Despite the lack of Constitutional definition of privacy, we do have global precedents. Like the Article 12 of the Declaration of  Human Rights, Article 17 of International Covenant of Civil and Political Rights, 1966 which India ratified on April 10, 1979 without any reservation. Also, Article 7 and 8 of the Charter of Fundamental Rights of the European Union, 2012 recognises the RTP in a very broad manner. Article 8 particularly speaks about data protection and consent of the person and institutional backing for any action taken thereof. As far back as in 1890, two legal scholars from Harvard Law, Warren and Brandeis wrote in the Harvard Law Review (then only three years old) about the intrinsic nature of privacy to human existence.

In the light of things, the government has begun to concede grounds. It is now saying that RTP may be fundamental, but not absolute. Well, but then no rights are absolute. Earlier, the attorney from the Government side was considering Privacy to be a common law right and not a Constitutional right (which by the way, was well established even in the Kharak Singh Case). But, in today’s day and age where it is said that “Data is the New Oil”(quoted by Clive Humbey), it becomes pertinent to explicitly mention the Right to Privacy to be a fundamental right. For then, it will have the backing of the Constitutional remedies of “writs” under Article 32. The victim of infringement by the State will then not have to face the lengthy procedure of justice and daily hustle bustle from  the lowest to the highest strands of the judiciary. Frankly, it will reduce the burden of the judiciary significantly, which is already over burdened by cases. It will also go a long way in restraining the State authorities from surveiling at will and to go through the ‘due process of law’.  

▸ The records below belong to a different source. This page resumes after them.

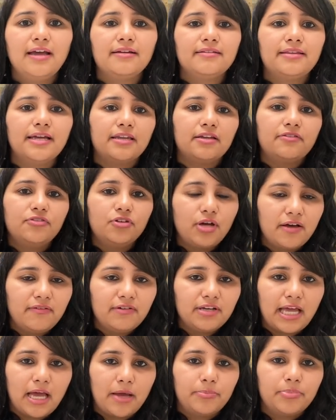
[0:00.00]
that if you have a
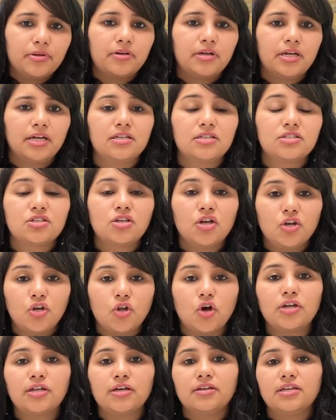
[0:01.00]
gap year, it is
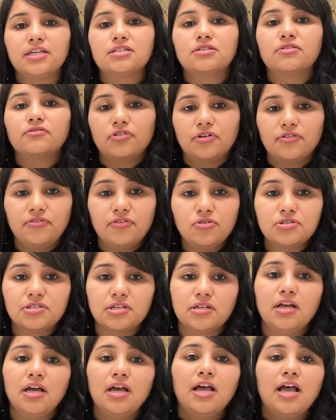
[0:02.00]
not a reason for refusal.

As for the argument by the Attorney General, regarding the desire of the Constitution makers, they clearly stated that the Constitution is a living document, flexible in nature, and there shall be enough scope to amend it with the demands of changing times. Else, there wouldn’t have been article 368 in place.

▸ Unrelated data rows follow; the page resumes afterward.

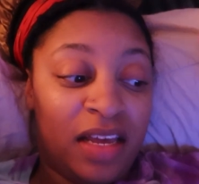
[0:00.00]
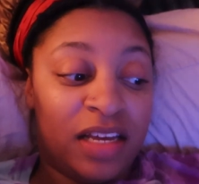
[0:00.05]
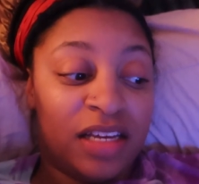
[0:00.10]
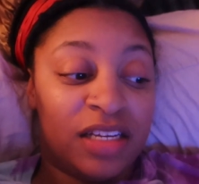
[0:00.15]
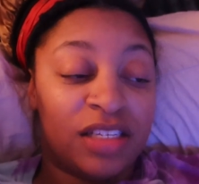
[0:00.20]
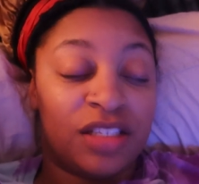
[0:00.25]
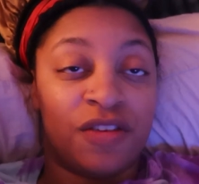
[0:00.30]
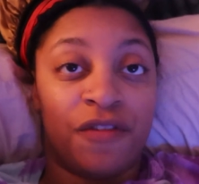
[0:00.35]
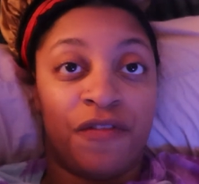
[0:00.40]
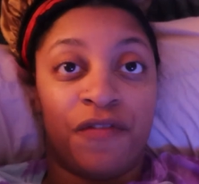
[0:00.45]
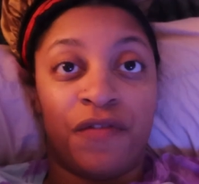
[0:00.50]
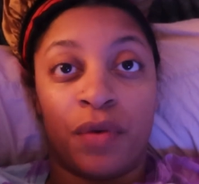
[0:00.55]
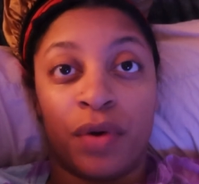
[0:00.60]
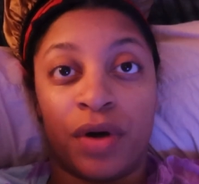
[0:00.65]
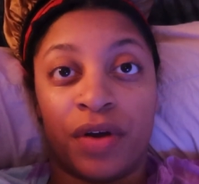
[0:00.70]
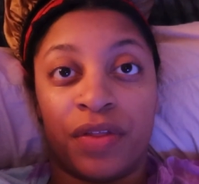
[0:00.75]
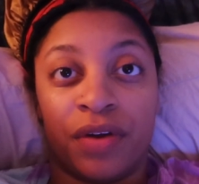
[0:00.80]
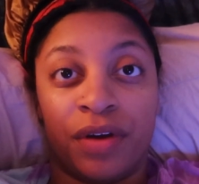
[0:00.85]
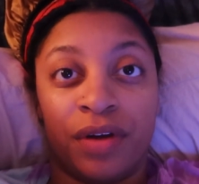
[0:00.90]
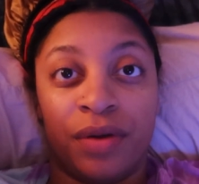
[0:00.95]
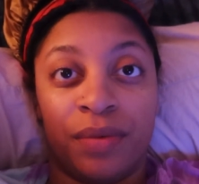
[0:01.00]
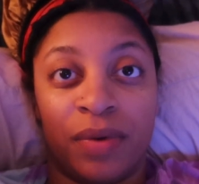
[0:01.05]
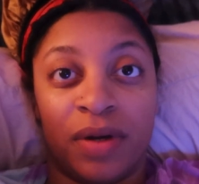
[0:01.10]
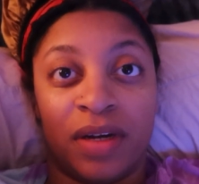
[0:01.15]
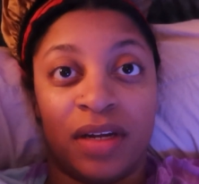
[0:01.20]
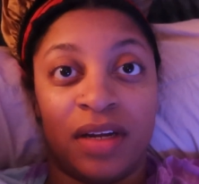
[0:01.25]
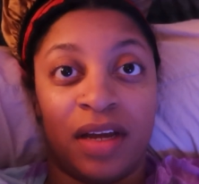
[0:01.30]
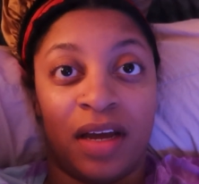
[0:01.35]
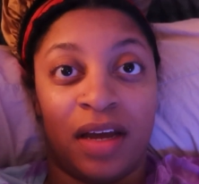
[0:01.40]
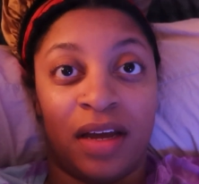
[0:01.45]
is
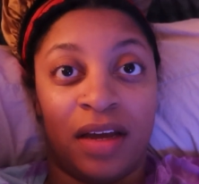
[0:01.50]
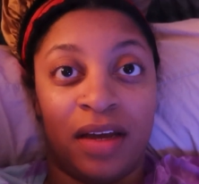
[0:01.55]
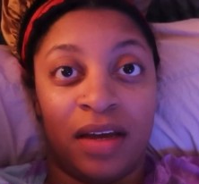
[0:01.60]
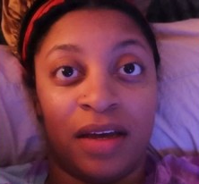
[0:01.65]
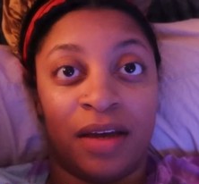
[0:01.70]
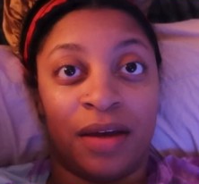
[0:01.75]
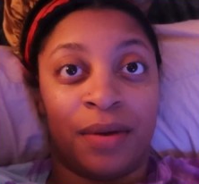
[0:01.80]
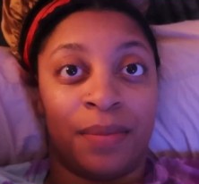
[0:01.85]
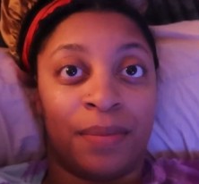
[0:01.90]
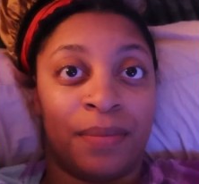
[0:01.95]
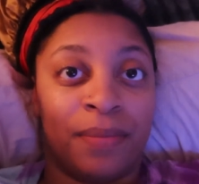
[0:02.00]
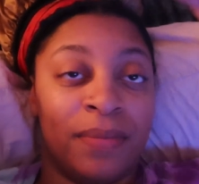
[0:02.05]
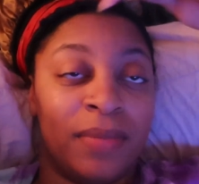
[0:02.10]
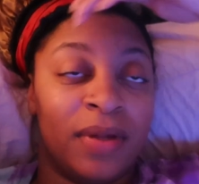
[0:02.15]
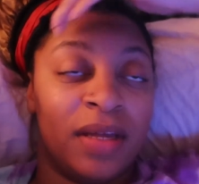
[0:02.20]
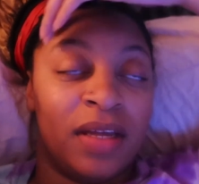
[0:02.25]
4.31 a.m.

 These are the times of Big Data. Large private corporations in the digital sector already possesses a lot of personal data. They do influence our lives. But, even advertisers try to do the same, to borrow the term from Noam Chomsky “manufacturing consent”.  Just imagine what will happen when the might of the state will be behind us. Internet-of-things and artificial intelligence are knocking at the door. Without proper backup of a strong “data protection law” and preemptive strike by the Supreme Court, the Frankenstein’s Monster will devour us all. In the demand of current times, it has become imperative to explicitly define RTP as a Fundamental Right, with reasonable restrictions and scope of evolution for the future. Also, ideals in our Preamble like liberty, freedom, justice cannot be enjoyed without privacy. As a result, the very spirit of the Constitution will be defeated. However, proper codification and contours of the law so to be formed from this right shall be well defined along with the back-up of proper institutional mechanism which is of utmost importance to give spine to the law. Also, it is pertinent to note here that the chief architect of the Aadhar project, Mr Nandan Nilekani is himself a prime advocate of a strong data protection law.

The concept of “Nanny State” in itself is distasteful in the first place. When it takes the dangerous turn to become a “Frankenstein State”, alarm bells must ring, civil society must wake up and the whistle must be blown.